> [Task description]
Could you transcribe every record below exactly as written, excluding the pictures?

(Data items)
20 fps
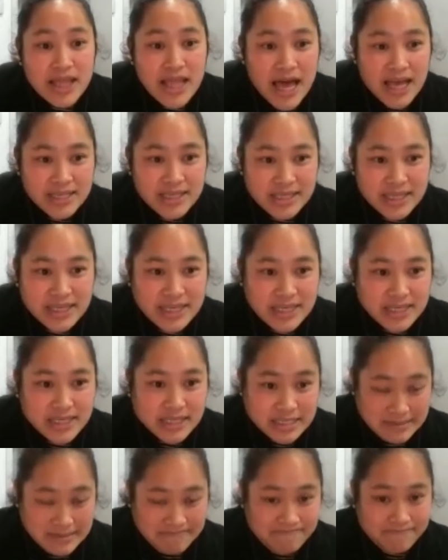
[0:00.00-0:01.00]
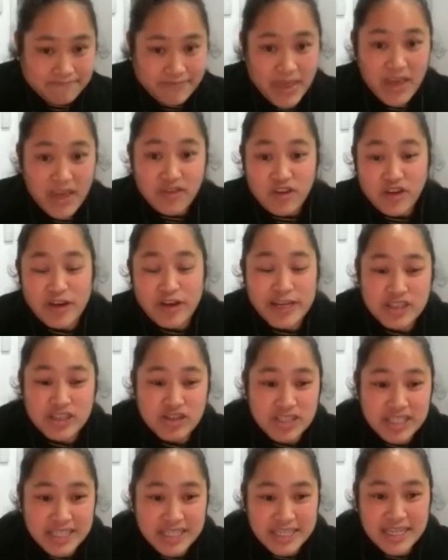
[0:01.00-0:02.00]
So the last thing is, if you're
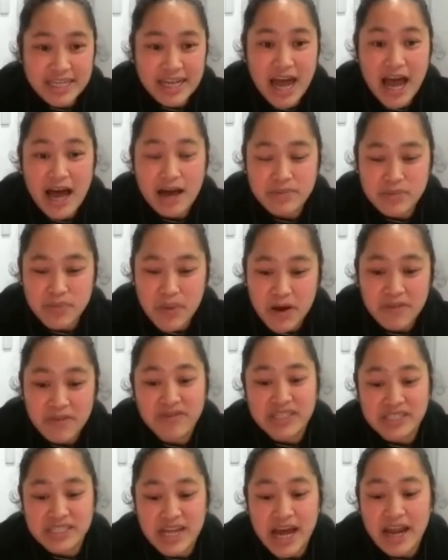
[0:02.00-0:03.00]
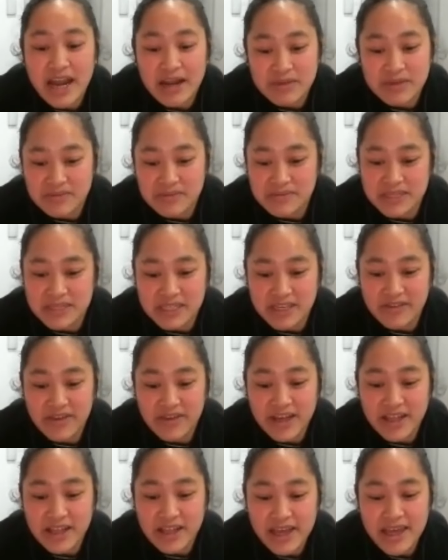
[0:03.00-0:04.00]
interested in HubSpot for startups
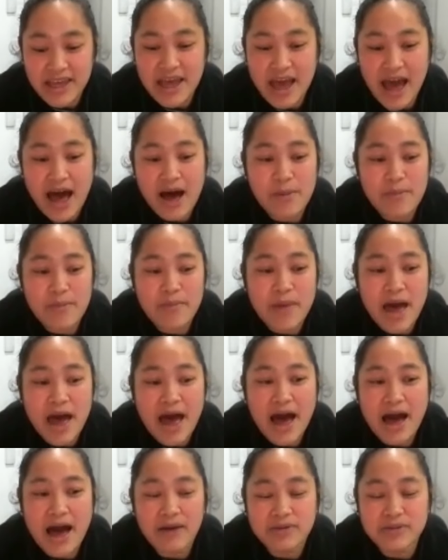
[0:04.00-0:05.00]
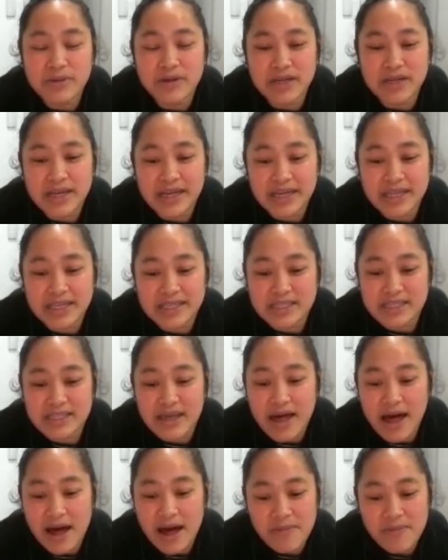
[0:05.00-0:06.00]
specifically, HubSpot is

> [Your solution]
20 fps
[0:00.00-0:01.00]
[0:01.00-0:02.00]
So the last thing is, if you're
[0:02.00-0:03.00]
[0:03.00-0:04.00]
interested in HubSpot for startups
[0:04.00-0:05.00]
[0:05.00-0:06.00]
specifically, HubSpot is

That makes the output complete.